**What to produce**
When you reach the line with "[442.55-443.10s]" in the data below, begin printing lines exactly, and stop once the line with "What the speaker" has been printed.

**Raw data**
=-=-=
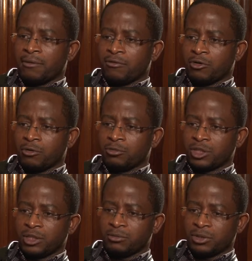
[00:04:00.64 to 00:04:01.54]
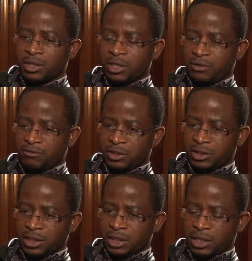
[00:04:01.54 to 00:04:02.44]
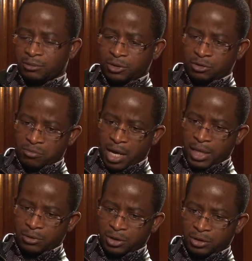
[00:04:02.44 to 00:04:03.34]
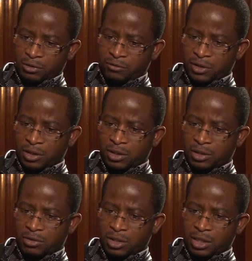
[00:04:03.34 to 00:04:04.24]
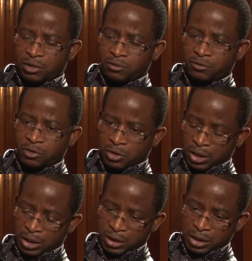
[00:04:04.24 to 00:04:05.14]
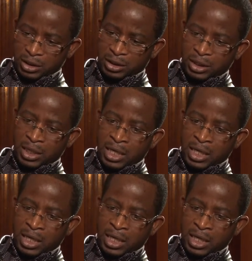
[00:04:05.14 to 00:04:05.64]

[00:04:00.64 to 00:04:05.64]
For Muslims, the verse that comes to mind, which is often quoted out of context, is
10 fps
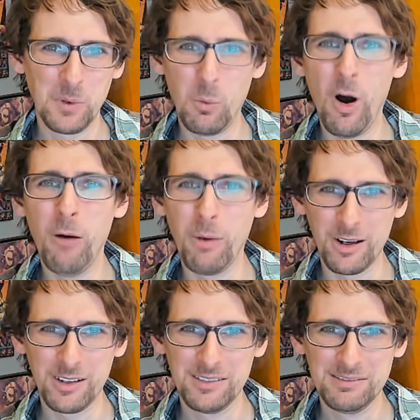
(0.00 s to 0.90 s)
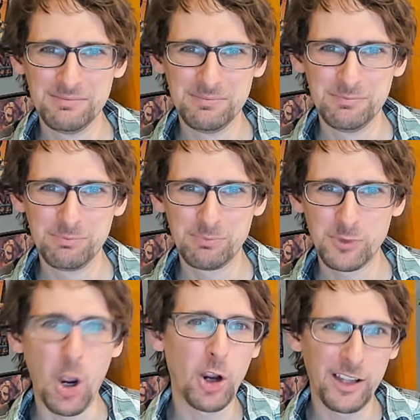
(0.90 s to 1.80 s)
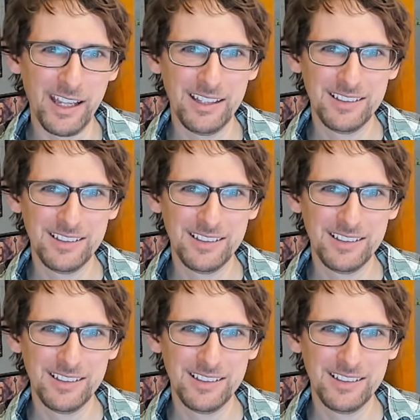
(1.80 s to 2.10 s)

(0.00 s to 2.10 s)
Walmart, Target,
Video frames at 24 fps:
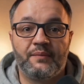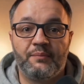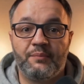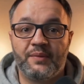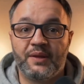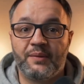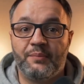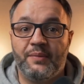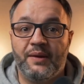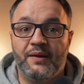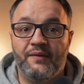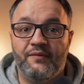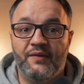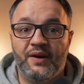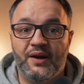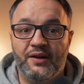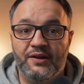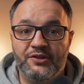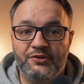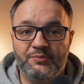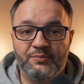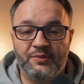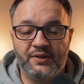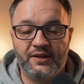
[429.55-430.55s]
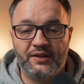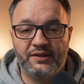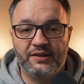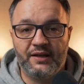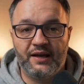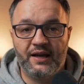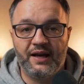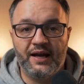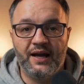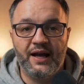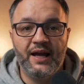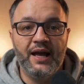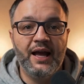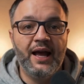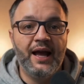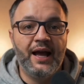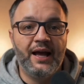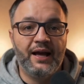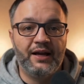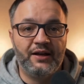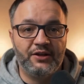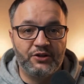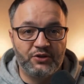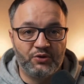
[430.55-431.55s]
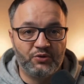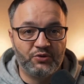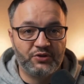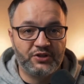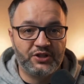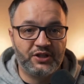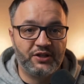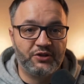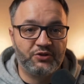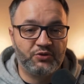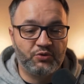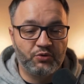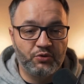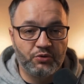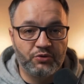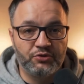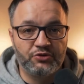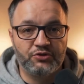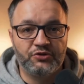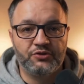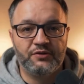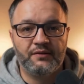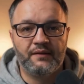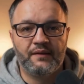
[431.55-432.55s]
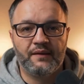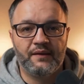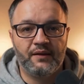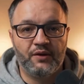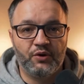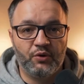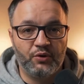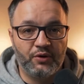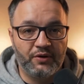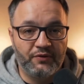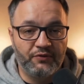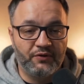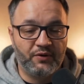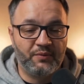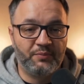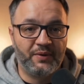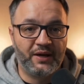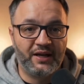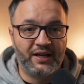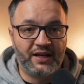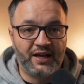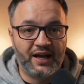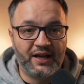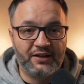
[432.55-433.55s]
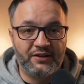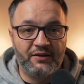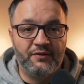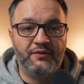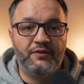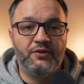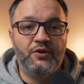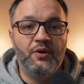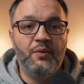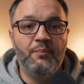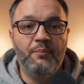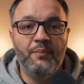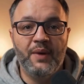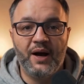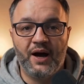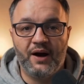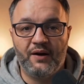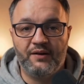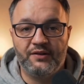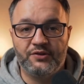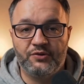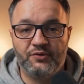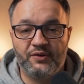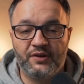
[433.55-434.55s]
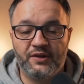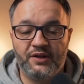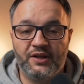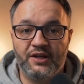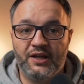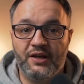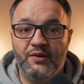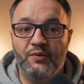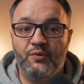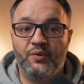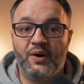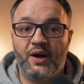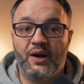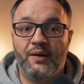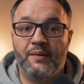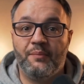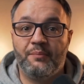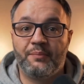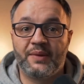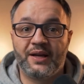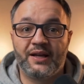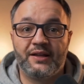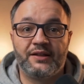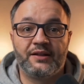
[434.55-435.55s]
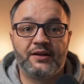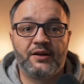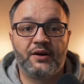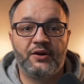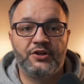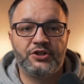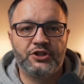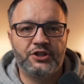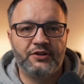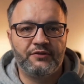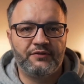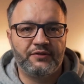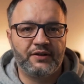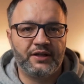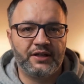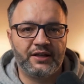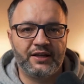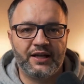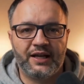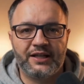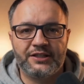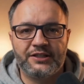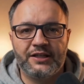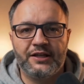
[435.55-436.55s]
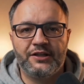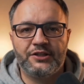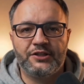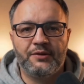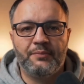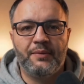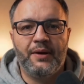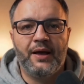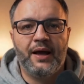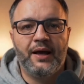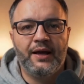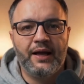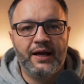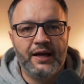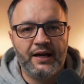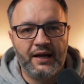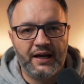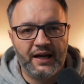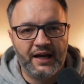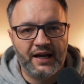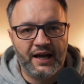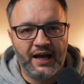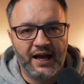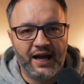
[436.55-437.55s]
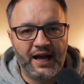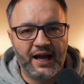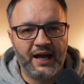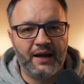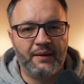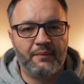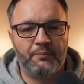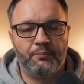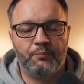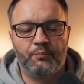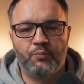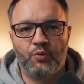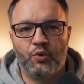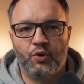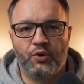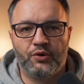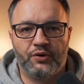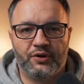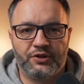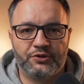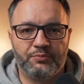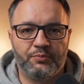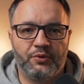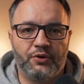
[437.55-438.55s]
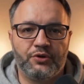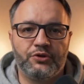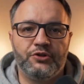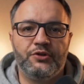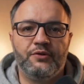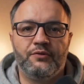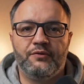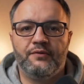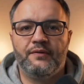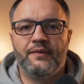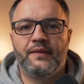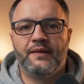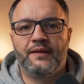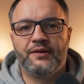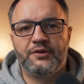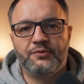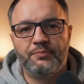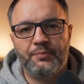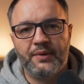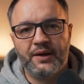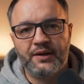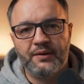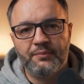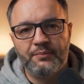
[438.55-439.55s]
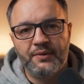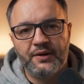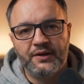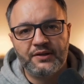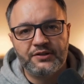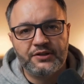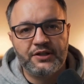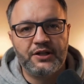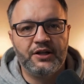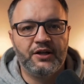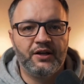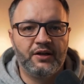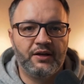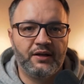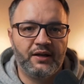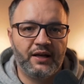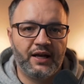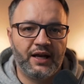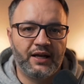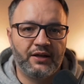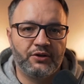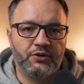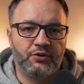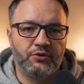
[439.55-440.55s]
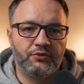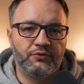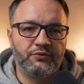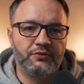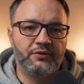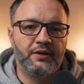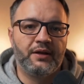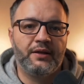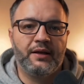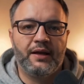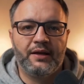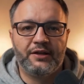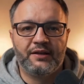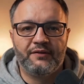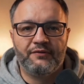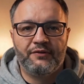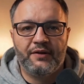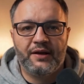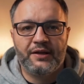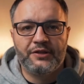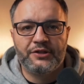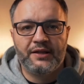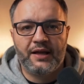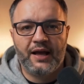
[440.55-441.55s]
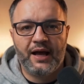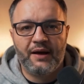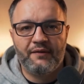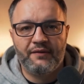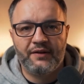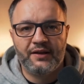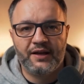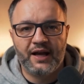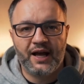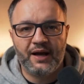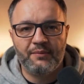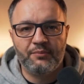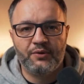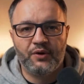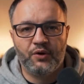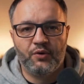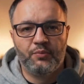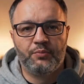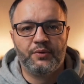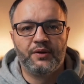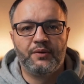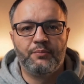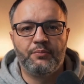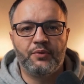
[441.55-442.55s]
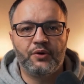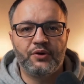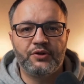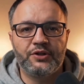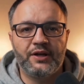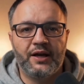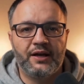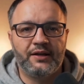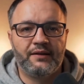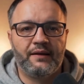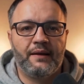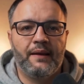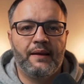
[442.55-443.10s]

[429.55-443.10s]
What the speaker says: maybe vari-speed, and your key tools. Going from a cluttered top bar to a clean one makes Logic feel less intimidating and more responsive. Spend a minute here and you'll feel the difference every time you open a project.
=-=-=
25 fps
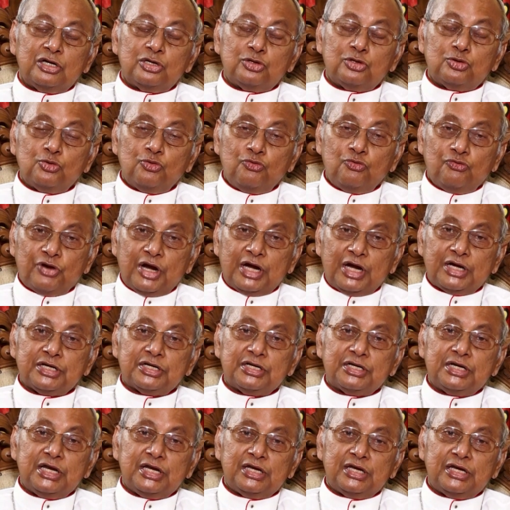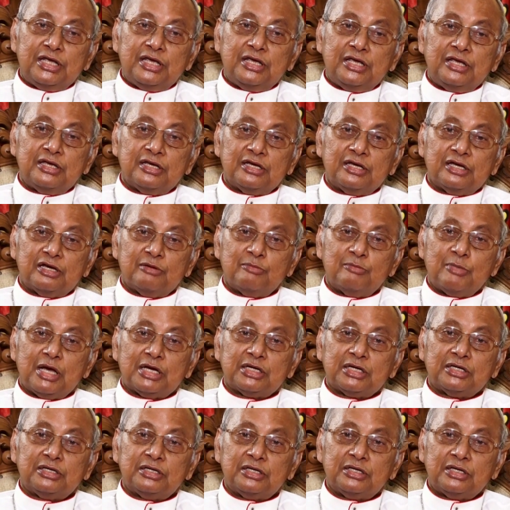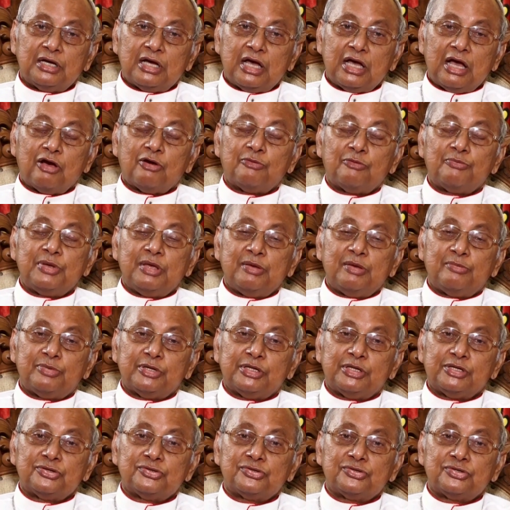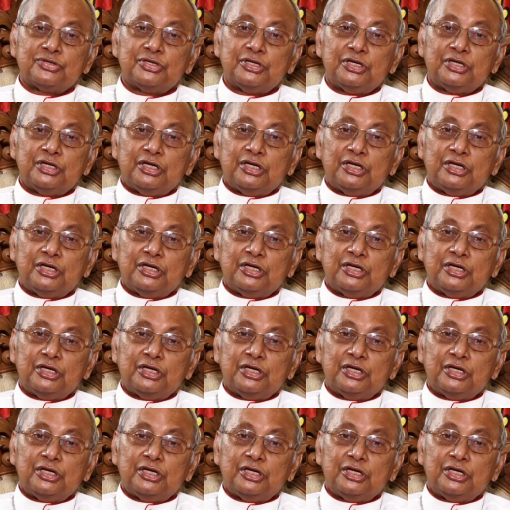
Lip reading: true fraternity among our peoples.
=-=-=
**Exercise result**
[442.55-443.10s]

[429.55-443.10s]
What the speaker says: maybe vari-speed, and your key tools. Going from a cluttered top bar to a clean one makes Logic feel less intimidating and more responsive. Spend a minute here and you'll feel the difference every time you open a project.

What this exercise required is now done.